The pandemic led to a sharp increase in fraud, several directly related to the Covid-19 virus, since fraudulent criminals often exploit public confusion and panic. The Government of Canada reported scams by third parties posing as government programs, such as phishing emails posing as the ArriveCAN app—an app created during the pandemic for travelers to detail their entry into the country. Many scams also targeted the Canada Emergency Response Benefit and Canada Emergency Student Benefit. The government states they will never reach out to Canadian citizens and residents through email or text about these benefits and that both programs are no longer running. 

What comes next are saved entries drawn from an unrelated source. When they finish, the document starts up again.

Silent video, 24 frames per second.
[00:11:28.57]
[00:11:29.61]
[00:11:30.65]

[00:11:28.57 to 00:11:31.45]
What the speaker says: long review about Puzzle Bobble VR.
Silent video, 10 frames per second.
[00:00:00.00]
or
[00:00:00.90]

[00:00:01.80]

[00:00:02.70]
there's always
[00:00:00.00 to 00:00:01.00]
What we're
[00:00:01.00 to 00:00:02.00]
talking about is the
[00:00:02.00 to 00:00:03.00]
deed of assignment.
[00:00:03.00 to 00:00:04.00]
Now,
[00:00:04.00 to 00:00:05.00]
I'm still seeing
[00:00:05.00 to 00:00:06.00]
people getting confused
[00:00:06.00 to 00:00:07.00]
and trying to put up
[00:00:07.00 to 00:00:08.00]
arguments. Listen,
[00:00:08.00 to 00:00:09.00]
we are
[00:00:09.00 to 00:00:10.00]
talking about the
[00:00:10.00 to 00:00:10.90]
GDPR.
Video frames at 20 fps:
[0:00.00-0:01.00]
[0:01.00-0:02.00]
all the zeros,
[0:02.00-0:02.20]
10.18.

Vaccines have also been a target for scams, with third parties selling unauthorized or phony Covid-19 vaccines online and at unauthorized locations. Only local public health authorities, working with the Canadian government and clinics, are approved to safely provide vaccines. These vaccine scams not only pose a threat to financial security, but also to public health. 

The CAFC suggests several precautions for individuals against fraud. For areas of cyber-security, it is important for users to be aware of fraudulent pop-up messages and phishing attacks. Pop-ups and emails often take the form of lottery winnings, video game advertisements, or pornographic websites. When faced with these messages, it is strongly advised to not click on anything or call any provided phone number, and to instead exit the tab or window.

Anti-virus software can also help protect against online scams, but it is best to have software updated by bringing devices to a local technician—giving others remote access to a device can also compromise one’s cyber-safety. In the same vein, it is important to refrain from sharing explicit photographs—fraudulent actors may approach social media users asking for such photos. Lastly, social accounts can be protected with strong passwords, multi-factor authentication, and chains of security questions. 

For both in-person and online scams, the CAFC reaffirms the importance of saying “no.” Scammers often give urgent, high-pressure messages, making victims feel obligated to act immediately. This tactic stops victims from taking the time to think about the information they are sharing. The CAFC recommends not to give out any personal information (including full name, address, date of birth, social insurance number, and credit card information) to unsolicited callers.

Associate News Editor (Volume 49) — Emily is a third-year at UTM, studying Environmental Science and Political Science. Her academic career is best illustrated by terminal indecisiveness between the humanities and sciences. As a passionate writer, she looks forward to igniting her own creativity for The Medium and hopes to learn from others and grow in her work. Aside from speed typing thousands words worth of analyses, essays, and articles, Emily enjoys spending her spare time running miles through the woods, assembling the perfect outfits, reading on public transit, and drinking copious amounts of coffee. She can be found on Instagram and LinkedIn.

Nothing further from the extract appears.